◆ Records shown
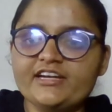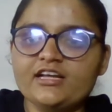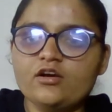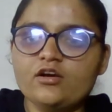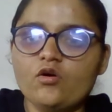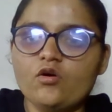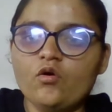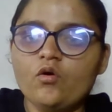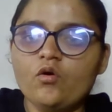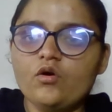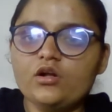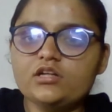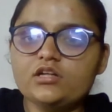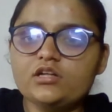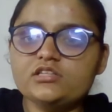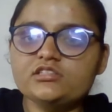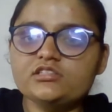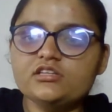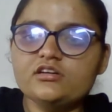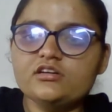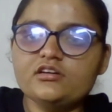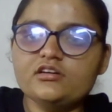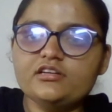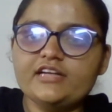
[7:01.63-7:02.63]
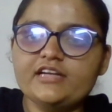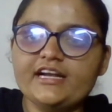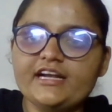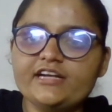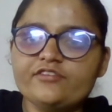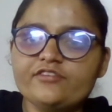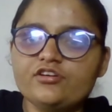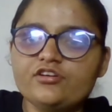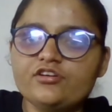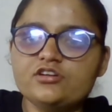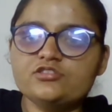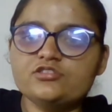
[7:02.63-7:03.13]
all the
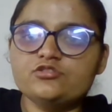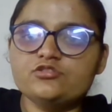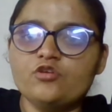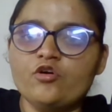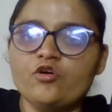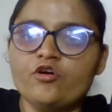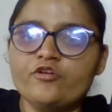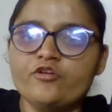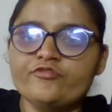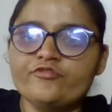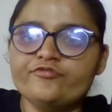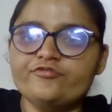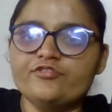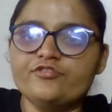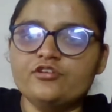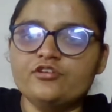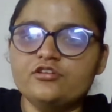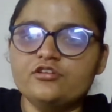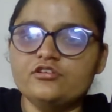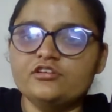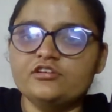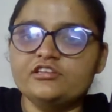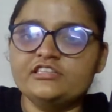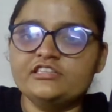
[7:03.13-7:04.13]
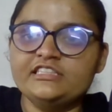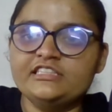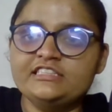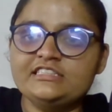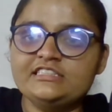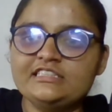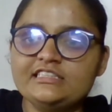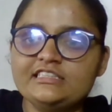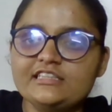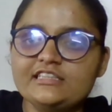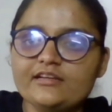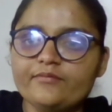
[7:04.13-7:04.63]
networks of
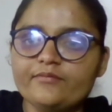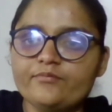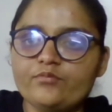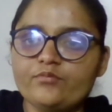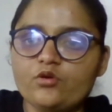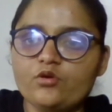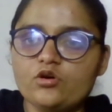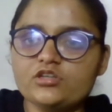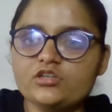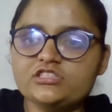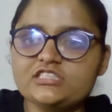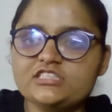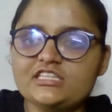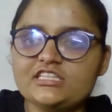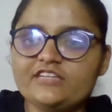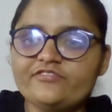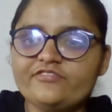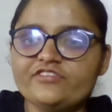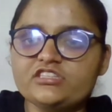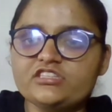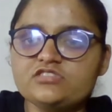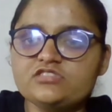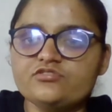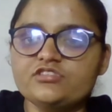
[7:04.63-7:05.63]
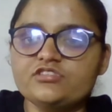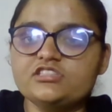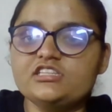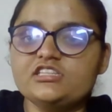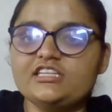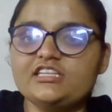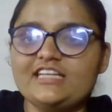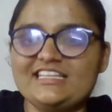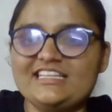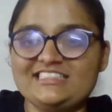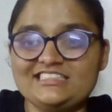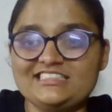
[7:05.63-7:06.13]
Ethereum blockchain, which were the
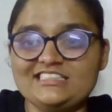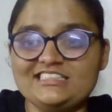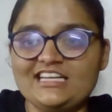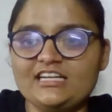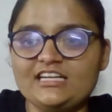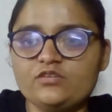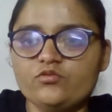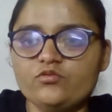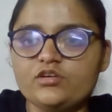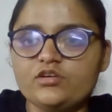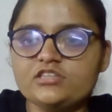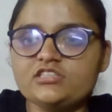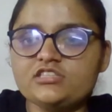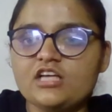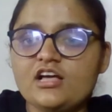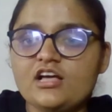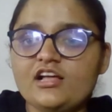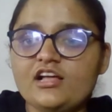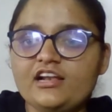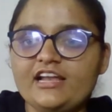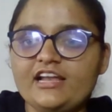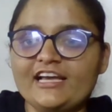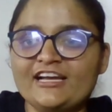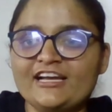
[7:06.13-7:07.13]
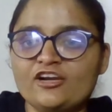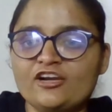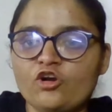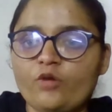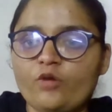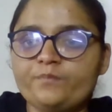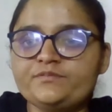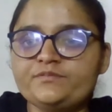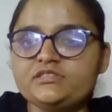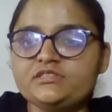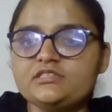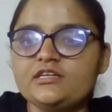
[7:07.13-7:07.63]
test networks like
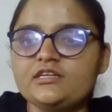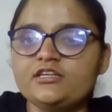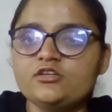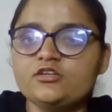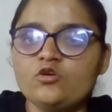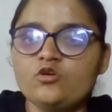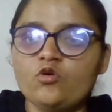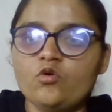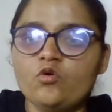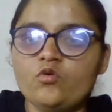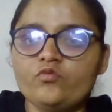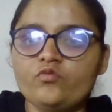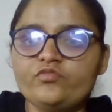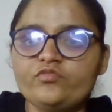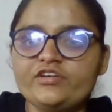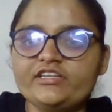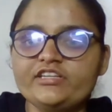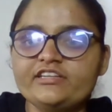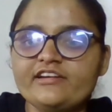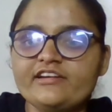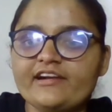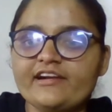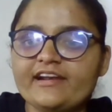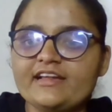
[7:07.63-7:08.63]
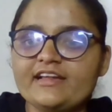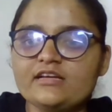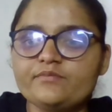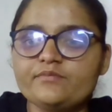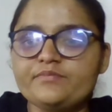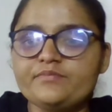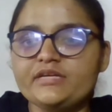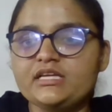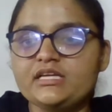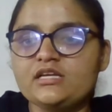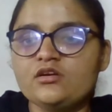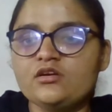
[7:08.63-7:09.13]
Robston, Covin,
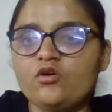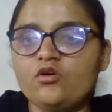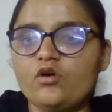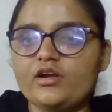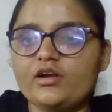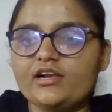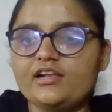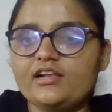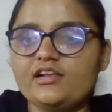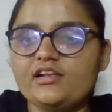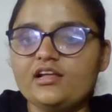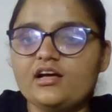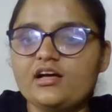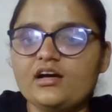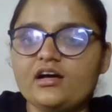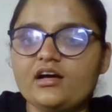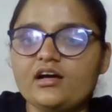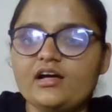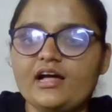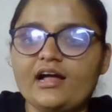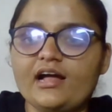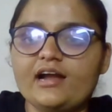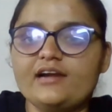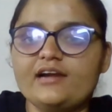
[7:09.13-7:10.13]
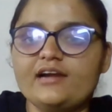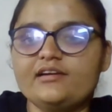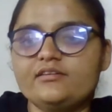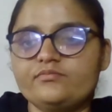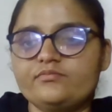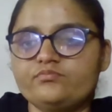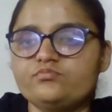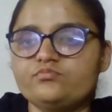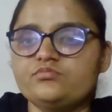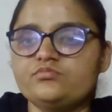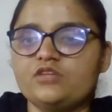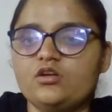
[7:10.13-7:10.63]
Ringby, Gorilla, and
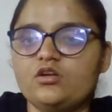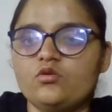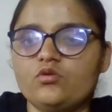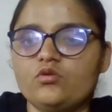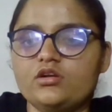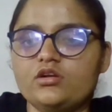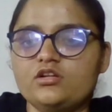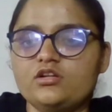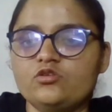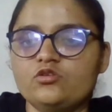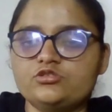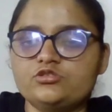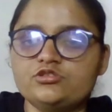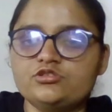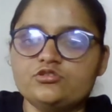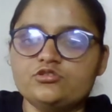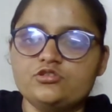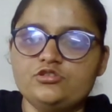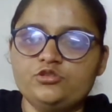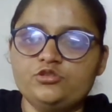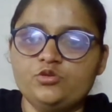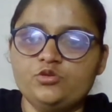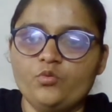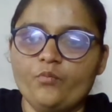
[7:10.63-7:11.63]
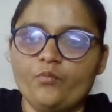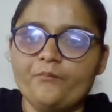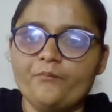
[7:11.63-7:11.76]
the localhost 2.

◆ Instructions to follow
Write out exactly, please, the lines that start at the one containing "[7:08.63-7:09.13]" and run through the final line of the entries, both included, leaving pictures out.

◆ Answer space
[7:08.63-7:09.13]
Robston, Covin,
[7:09.13-7:10.13]
[7:10.13-7:10.63]
Ringby, Gorilla, and
[7:10.63-7:11.63]
[7:11.63-7:11.76]
the localhost 2.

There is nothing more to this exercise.